It’s no secret that Hawaii faces a significant and growing shortage of doctors.
The latest study from the Hawaii Physician Workforce Assessment Project reported that by 2020 the state would have a shortage of 800 full-time physicians — and that’s the best-case scenario. The worst case: a shortage of 1,500, just four years from now.
Further complicating matters is the trend of more physicians leaving private practice to work for hospitals, raising concerns that a critical pool of independent practitioners who provide primary care is shrinking further.
As reported Sunday by Star-Advertiser writer Kristen Consillio, the percentage of Hawaii physicians employed by hospitals rose from 22 percent in 2012 to 30 percent in 2015, according to a new study by Physicians Advocacy
Institute Inc.
The Queen’s Medical Center has increased the number of doctors on its staff by 15 percent to handle a growing number of patients.
“With that growth we need to hire up to meet the need,” said Dr. Kuo-Chiang Lian, medical director of the Queen’s medical group and hospitalist program.
And hire up it does: Queen’s offers a salary of $300,000 for its West Oahu campus, nearly double what a typical primary-care physician in private practice would make.
There are pros and cons associated with this migration, and the effects can be difficult to discern. Both public and private health policymakers need to track this trend closely, as part of larger ongoing efforts to ensure that people in every corner of the state, especially the poor and those living in rural areas, have ready access to quality primary health care.

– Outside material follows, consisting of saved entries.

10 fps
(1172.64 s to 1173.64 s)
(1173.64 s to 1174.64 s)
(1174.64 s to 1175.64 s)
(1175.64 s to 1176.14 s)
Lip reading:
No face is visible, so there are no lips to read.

Studies confirm that the Hawaii trend mirrors a national one. More doctors choose to become hospitalists — full-time employees of a single hospital — because of higher pay, access to state-of-the-art equipment and other resources, regular work hours and no overhead expenses such as office leases and salaries for nurses and staff. Low reimbursements from Medicare and Medicaid also drive doctors to the shelter of a big employer.
Dr. Scott McCaffrey, president of the Hawaii Medical Association, told Consillio of a collateral effect: It’s harder for independent physicians to hire and retain medical assistants and other professionals, who get paid a lot more to work for hospitals like Queen’s.

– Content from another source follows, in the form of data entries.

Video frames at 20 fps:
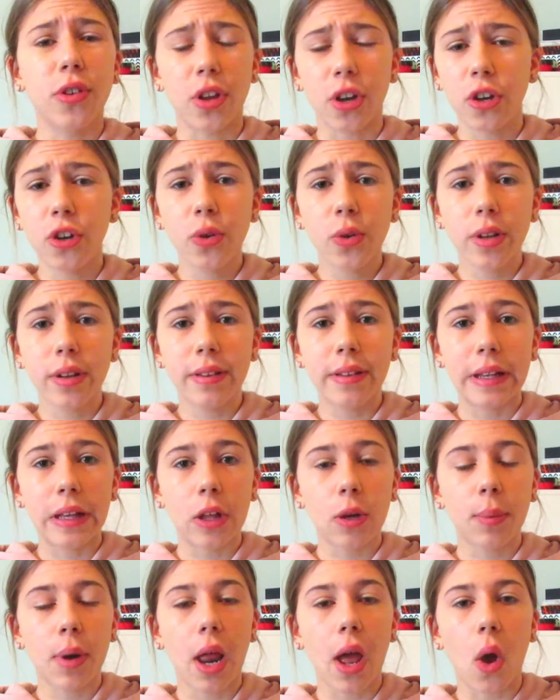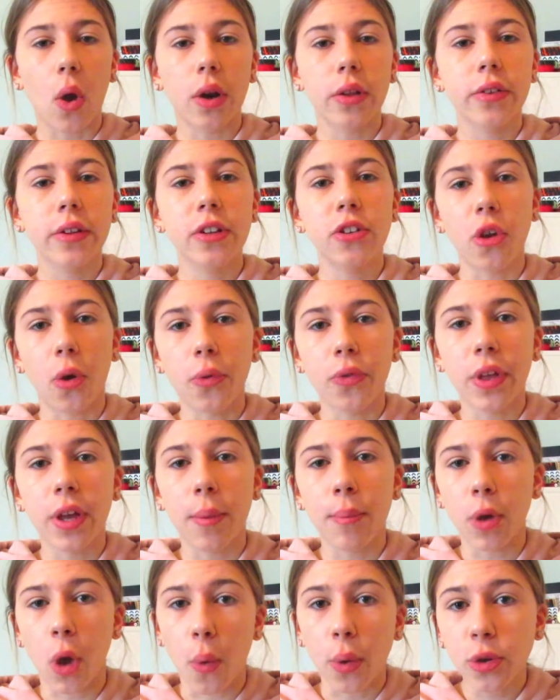was going to do concealer, but I honestly don't think
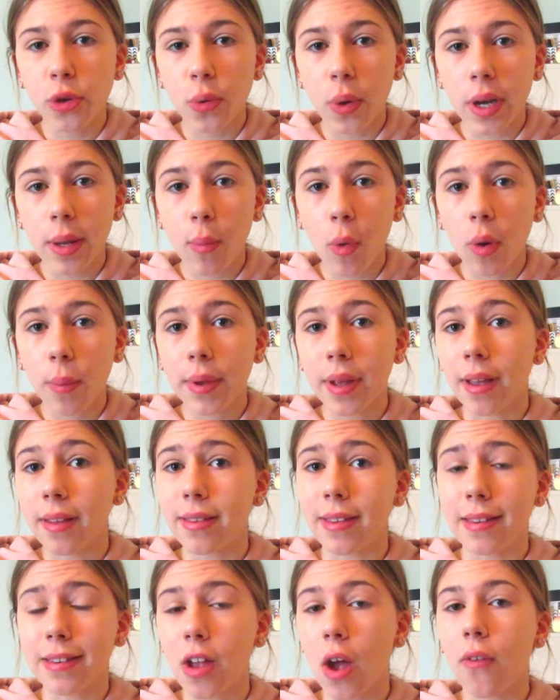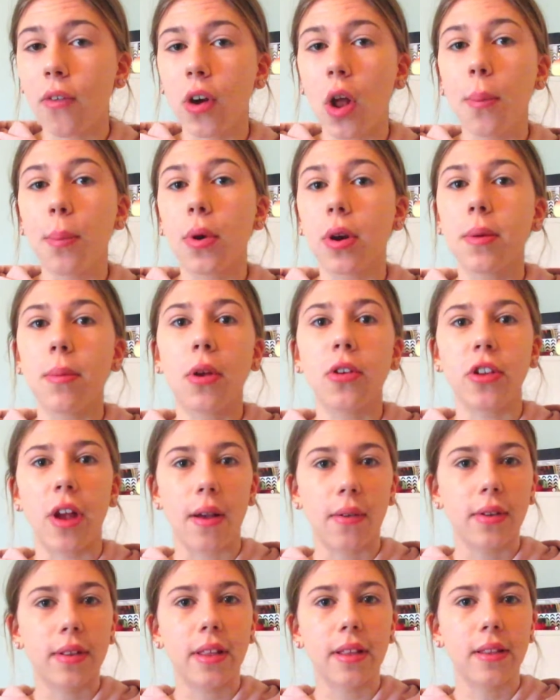I'm going to anymore because this covered up pretty much
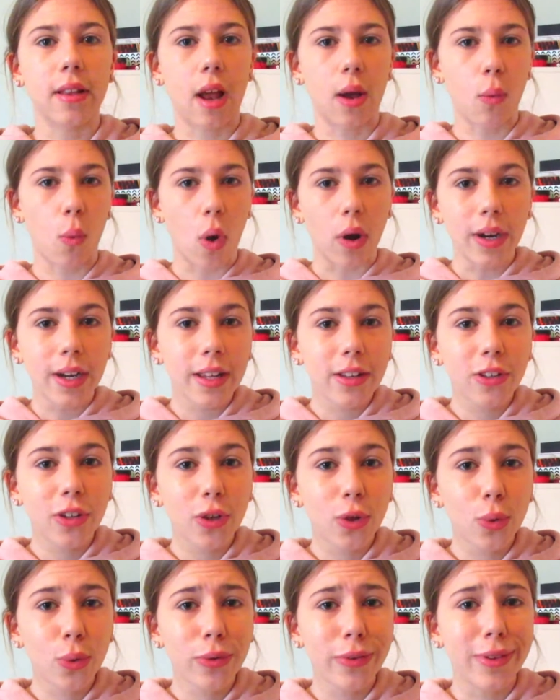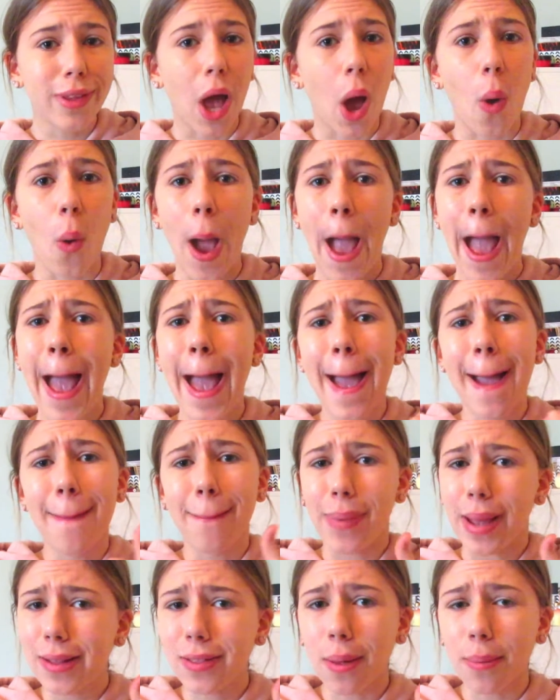everything that I wanted it to, so
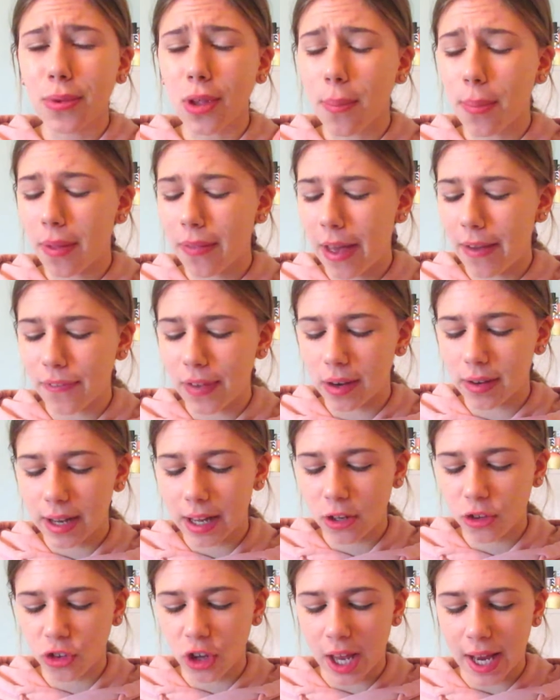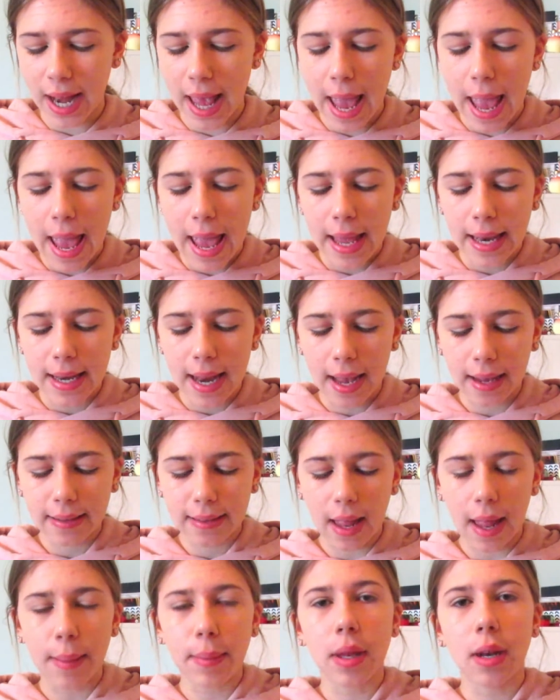big thumbs up on that foundation. Next,
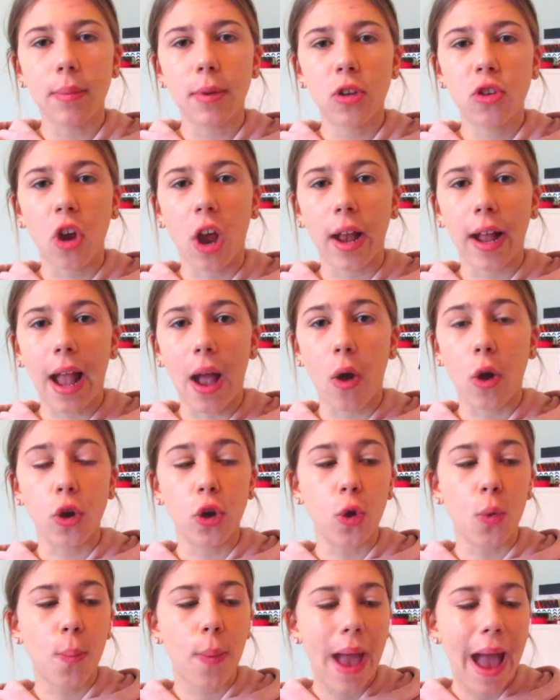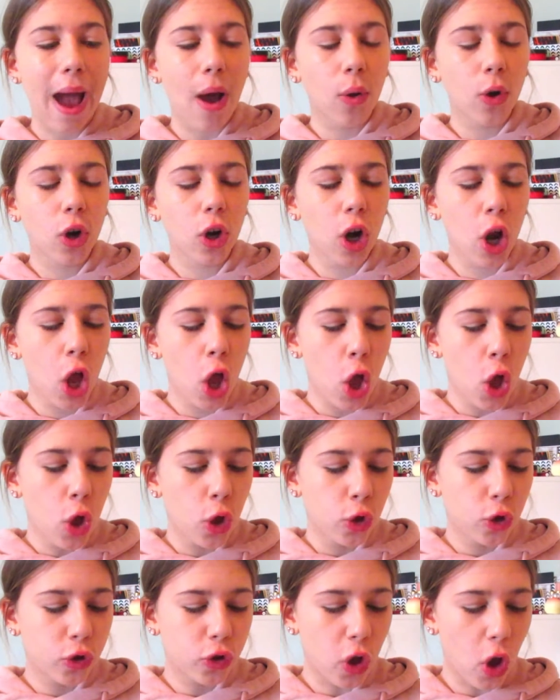I'm going to be trying out a new powder.
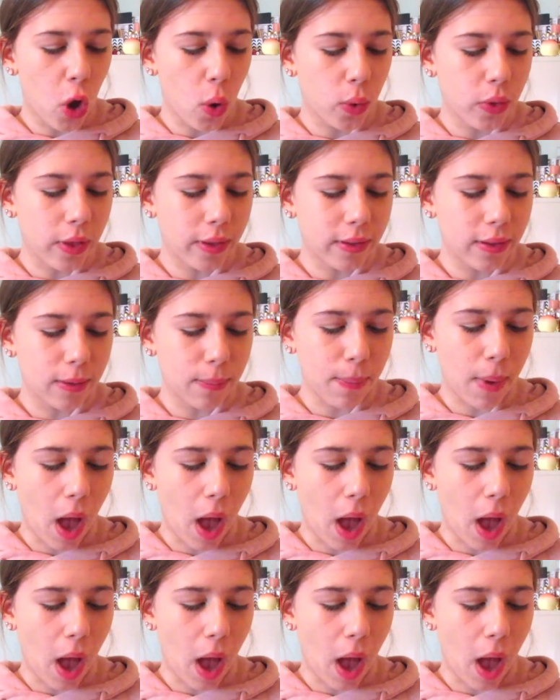So this is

How this trend benefits patients is not so clear. A hospitalist at a large medical facility has better access to training and resources, which could benefit the patient.
However, medical decisions may be driven by hospital policy as much as the doctor’s own good judgment. The bureaucracy of hospital administration can decrease the doctor’s flexibility. And corporate physicians may not have the same professional and emotional connection to their patients as independent practitioners.
In Hawaii, the problem of getting quality affordable care is exacerbated by a shortage of primary care physicians, especially in rural areas where hospitals don’t reach.
“The hospitals are paying so well for inpatient work, it is drawing doctors out of primary care. It is draining the labor pool of primary care doctors that are easily accessible to the public,” McCaffrey said. Such a trend can’t continue unabated.
What is needed is a greater commitment by both the state and private providers like Queen’s to work together to invest more in ongoing efforts to expand health care where it’s needed most.
That could include more support for community health centers; expanding programs for advanced practice registered nurses, who can provide primary care; incentivizing rural medical practices through loan forgiveness; and offering more opportunities to enter the health care field (see ahec.hawaii.edu).